Diversity is the new politics. Not just in Ireland, but everywhere, it seems. Diversity in every direction too: Independents, Greens, Sanders socialists, Trumpiteers, Brexiteers, ScotsNats - you name it, change and fragmentation of the political map are everywhere.
Look at gender politics: then look at Scotland, where all three main parties are now led by women. Moreover, Nicola Sturgeon, Ruth Davidson and Kezia Dugdale all got there on their own merit - not a hint of strategic gender balance, or being put in place for reasons of tokenism.
And just to confound the rainbow-Left, Ms Davidson, the Scottish Tory leader, is both a cheerful lesbian and an affirmative Conservative. She has just "put the Tory party back on the map" in Scotland, leapfrogging over Labour's poor performance in third place. (Kezia Dugdale, the 34-year-old Labour leader in Scotland, needs to up her political game, however: by coincidence, she is also in a relationship with a woman, although beyond that statement, she likes to keep her private life private.)
And then, at Leinster House, there's 'Enda's Babes' - the phalanx of women he has brought into government in his New Politics. All very able, but they must stop gazing at him in that adoring manner, like proud mammies at their sons' ordinations.
Diversity in age: with young Simon Harris, just 29, at Health and Michael Noonan still at the helm at Finance at 72.
And how gratifying to think that Shane Ross has waited 35 years to place his derriere on the front benches of government! Transport Minister is, to those of us who travel by bus, a very important job. More buses, Lord Shane!
In Northern Ireland, even more impressively - from the viewpoint of longevity - is our old comrade Eamonn McCann, who, at the age of 73, after a 46-year-wait, has finally made it to Stormont as a People Before Profit member in the Assembly. Sinn Féin has lost a bit of ground there, on the Left.
For some time now, Eamonn has proudly borne the title of being the oldest Trotskyist in these islands. But fair play to him - he's stuck to his guns. At 73, he holds exactly the same Marxisant ideas as he did at 23.

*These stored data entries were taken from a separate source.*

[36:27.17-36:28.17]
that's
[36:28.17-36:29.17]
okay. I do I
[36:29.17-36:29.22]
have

A philosophical question here: is life's journey about learning from your mistakes or sticking to your guns? Discuss. And if your ideas at 73 are the same as at 23, does that make you, perversely, a conservative?
Still, the story of Eamonn McCann and Bernadette Devlin (McAliskey) is the stuff of sagas. They were comrades and university firebrands in the 1960s, but it was Bernadette, who electrified the House of Commons as the youngest MP, with her Joan of Arc oratory, while Eamonn seemed to go to the fringes of politics. But her career faltered and now Eamonn is set for the seat of power.

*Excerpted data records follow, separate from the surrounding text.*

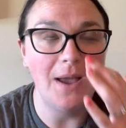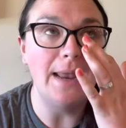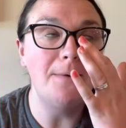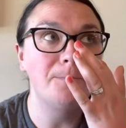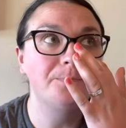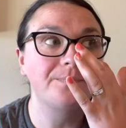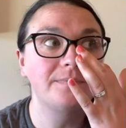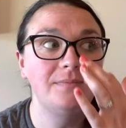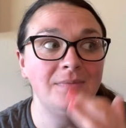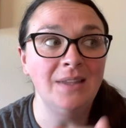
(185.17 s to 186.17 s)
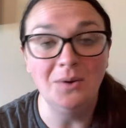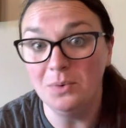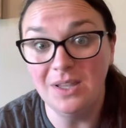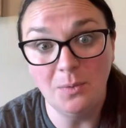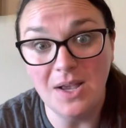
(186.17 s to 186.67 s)
And it
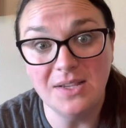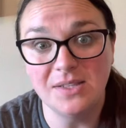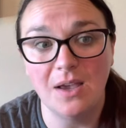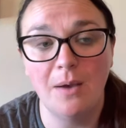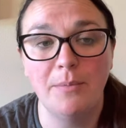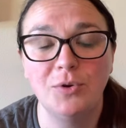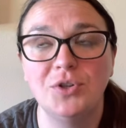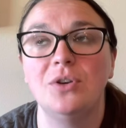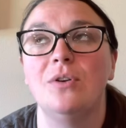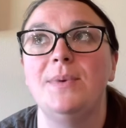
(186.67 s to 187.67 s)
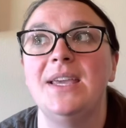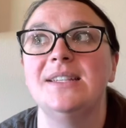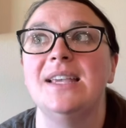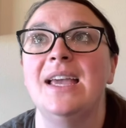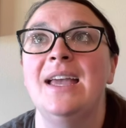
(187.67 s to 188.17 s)
really was emotional
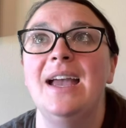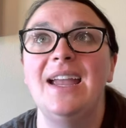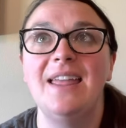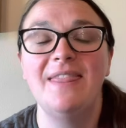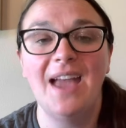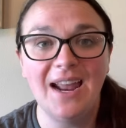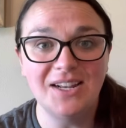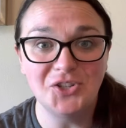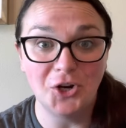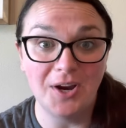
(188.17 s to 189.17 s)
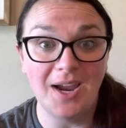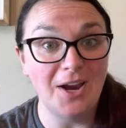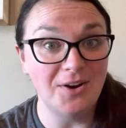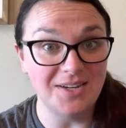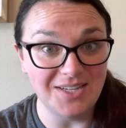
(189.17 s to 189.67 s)
because again, that is her
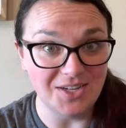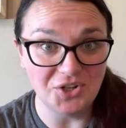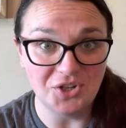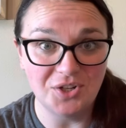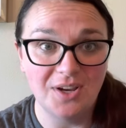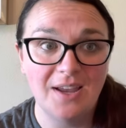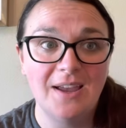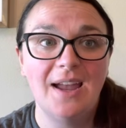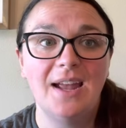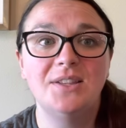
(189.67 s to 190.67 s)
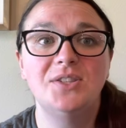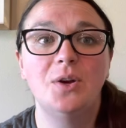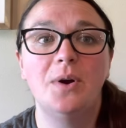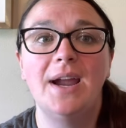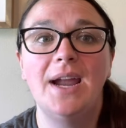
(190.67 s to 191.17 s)
heritage. And
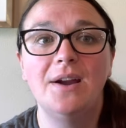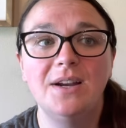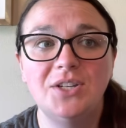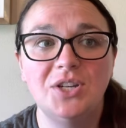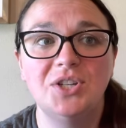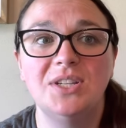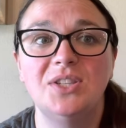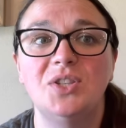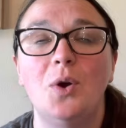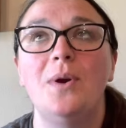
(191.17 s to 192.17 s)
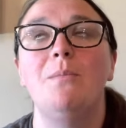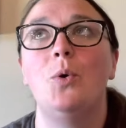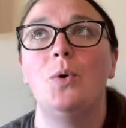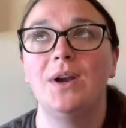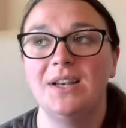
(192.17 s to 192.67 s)
so our heritage is so
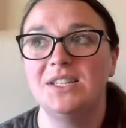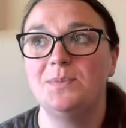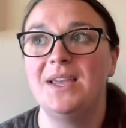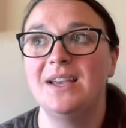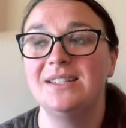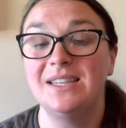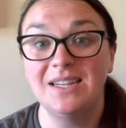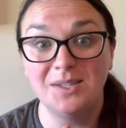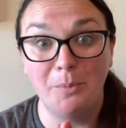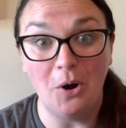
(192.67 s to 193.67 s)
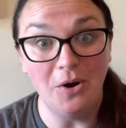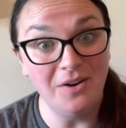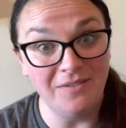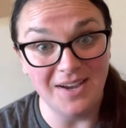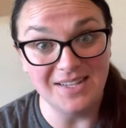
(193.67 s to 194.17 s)
important because it is a part
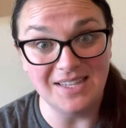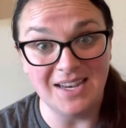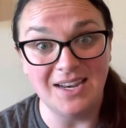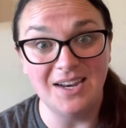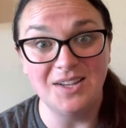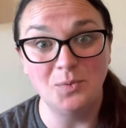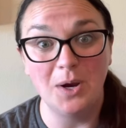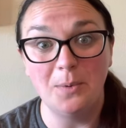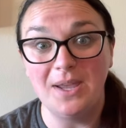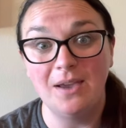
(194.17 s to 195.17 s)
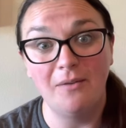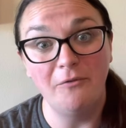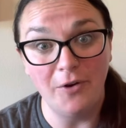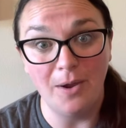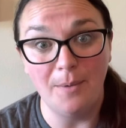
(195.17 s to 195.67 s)
of us and it is where we come
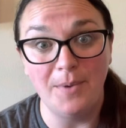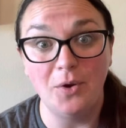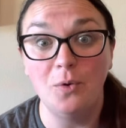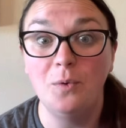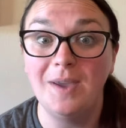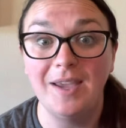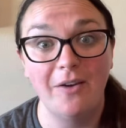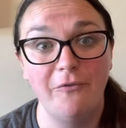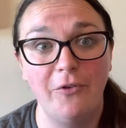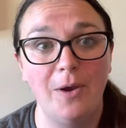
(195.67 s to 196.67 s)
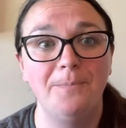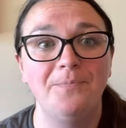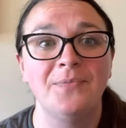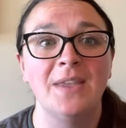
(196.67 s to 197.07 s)
from and who we come from.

(Bernadette has turned to good works, and ministers to African migrants in Northern Ireland with, I'm told, great dedication.)
'People Before Profit' is a high-minded aspiration. It would appal Eamonn the atheist to be told that it could even be described as a Christian mission (you'll find such ideas in the New Testament), but we will see how this pans out in political life.
The greatest test of radicalism is taking responsibility. When you have to take responsibility for the consequences of your decisions - and face the consequences for other people too - this tempers the processes of your thoughts and actions.
I spent the weekend at a reunion of school pals - old gals, all of us, from our convent schooldays (but hey, still younger than some of the new 'diversity' politicians!) and the discourse around the new Dáil diversity was, as it probably was around the country, mixed.
Simon Harris was praised for his 'hands-on' approach to coping with the floods crisis. But was Katharine Zappone a little too radical for the Children's portfolio? And did she have enough actual political experience to run an important government department?
Well, as the aforesaid New Testament counsels: "By their fruits ye shall know them."
The diversity show rolls merrily on. In London, the first Muslim mayor, Sadiq Khan, has been elected with a landslide majority. The bus driver's son from Pakistan has done well, although his opponent was hardly inspiring: Zac Goldsmith, the posh-boy zillionaire who couldn't name the next stop to Holborn on London Underground's Central Line. No, definitely not in the diversity category.
But surely, on home ground, Danny Healy-Rae is the very emblem of the new diversity politics. He adds immeasurably to the gaiety of the nation and if it's Danny against Naomi Klein, I'll take Danny any day of the week - the countryman's lore against the metropolitan cosmopolitan's trendiness.
Diversity is dandy, but in the end, the question will be - can it work? Perhaps the greatest example of diversity was the Austro-Hungarian Empire, which was so diverse that every army command had to be issued in 17 languages. And we know what happened to the House of Hapsburg.